I've corrected you on the C#/XML thing before. XML is just a markup language/document. XNA is what your after. Proof: http://en.wikipedia.org/wiki/XML http://en.wikipedia....i/Microsoft_XNA Last time you even downvoted me for correcting you which makes no sense seeming as you were genuinely wrong. And btw the guy thats already downvoted you wasn't me

Python/Pygame is also VERY portable. The same code will run on any system with python and pygame installed without any issues. Theres other options besides Py2Exe. Mac has python preinstalled so just include a note on how to install pygame. Linux almost always has python preinstalled so its a simple case of providing a quick note on how to install pygame aswell (which is in almost every distro's repository). I'd say its VERY portable.
If you are fairly new to programming i would suggest you tu use python
With one of the graphic library( pygame pyglet pyopengl) and a physics engine like pymunk. It's easy and if you work hard you can create amazing things !

C# is a really good idea aswell

If you just wanna create a 2d game there is no need to get into c++ or java
It doesn't matter.

Hell, I'm teaching a class on making games in JavaScript. There's lots of them out there these days (games, not classes).

Do whatever you know best. Learn as many programming languages as possible. Eventually, you will see that it doesn't matter.

[Formerly "capn_midnight". See some of my projects. Find me on twitter tumblr G+ Github.]


It doesn't matter.

Hell, I'm teaching a class on making games in JavaScript. There's lots of them out there these days (games, not classes).

Do whatever you know best. Learn as many programming languages as possible. Eventually, you will see that it doesn't matter.


This is great/horrible advice :)

Learn as many programming languages as possible... eventually. One of the biggest problems with new (all?) developers is getting distracted by shiny and new. Learn one language well before moving on, as minimal exposure to many languages doesn't help you one bit, at least until you've mastered at least one.

One of the biggest problems with new (all?) developers is getting distracted by shiny and new.

I think this is a great point. I'm new to games development (but not programming in general) although to start my path into games I decided to go down the XNA route.

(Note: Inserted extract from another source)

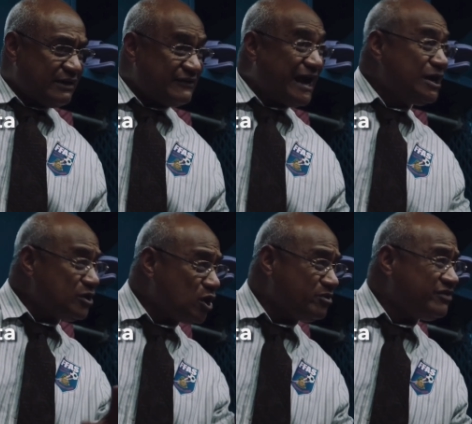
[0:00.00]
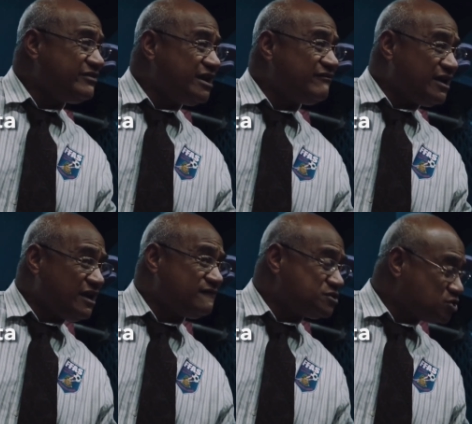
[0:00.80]
Tavita, addresses the
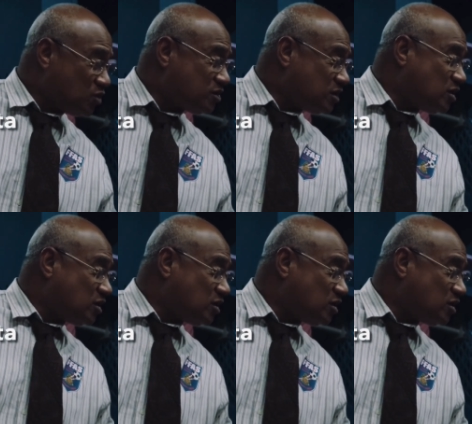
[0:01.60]
team.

I'm basically having to pick up knowledge on C# (never used before) from the tutorials and my VB.net and python experiences, hang on, just discovered something glinting on this webpage over here, brb....

[quote name='capn_midnight' timestamp='1344362015' post='4967070']
It doesn't matter.

Hell, I'm teaching a class on making games in JavaScript. There's lots of them out there these days (games, not classes).

Do whatever you know best. Learn as many programming languages as possible. Eventually, you will see that it doesn't matter.


This is great/horrible advice smile.png

Learn as many programming languages as possible... eventually. One of the biggest problems with new (all?) developers is getting distracted by shiny and new. Learn one language well before moving on, as minimal exposure to many languages doesn't help you one bit, at least until you've mastered at least one.
[/quote]

Multiple examples are better than one. If you can see the same program implemented in 3 different languages, it's a lot easier to pick out what is the C/Python/Java of it and what is the algorithm of it.

Yeah, distraction is a problem, but the beginner's single-minded focus on The Best Programming Language Evar is worse.